### TRY IT:
Lines that contain the string "frames" are the ones to list; copy all of them from the records.

### LISTED RECORDS:
# # # #

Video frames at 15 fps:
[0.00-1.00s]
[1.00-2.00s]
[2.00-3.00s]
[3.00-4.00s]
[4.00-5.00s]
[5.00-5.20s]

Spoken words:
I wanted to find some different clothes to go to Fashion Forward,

# # # #

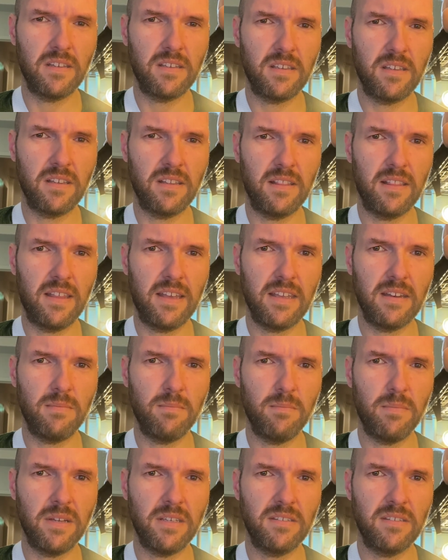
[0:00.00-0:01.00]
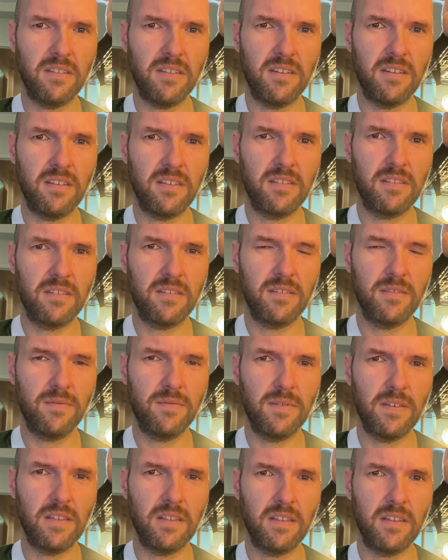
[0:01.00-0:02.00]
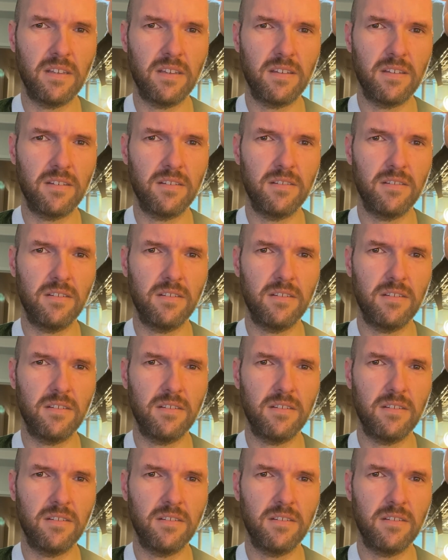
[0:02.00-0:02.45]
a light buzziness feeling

# # # #

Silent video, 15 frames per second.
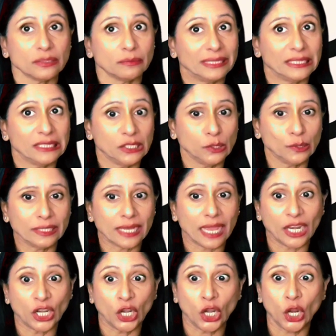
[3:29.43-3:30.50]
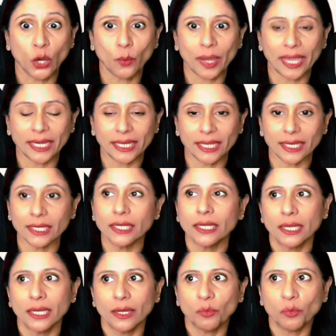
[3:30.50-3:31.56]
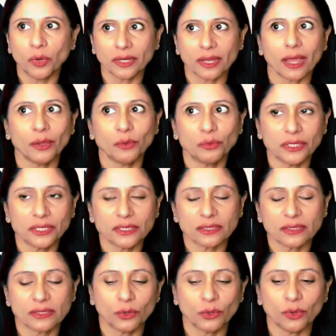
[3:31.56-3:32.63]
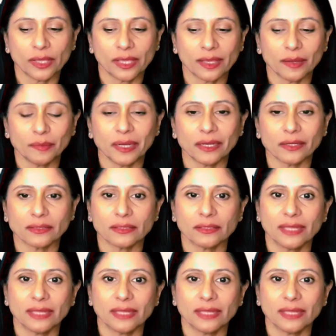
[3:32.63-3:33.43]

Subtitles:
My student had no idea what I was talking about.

# # # #

### EXERCISE SOLUTION:
Video frames at 15 fps:
Silent video, 15 frames per second.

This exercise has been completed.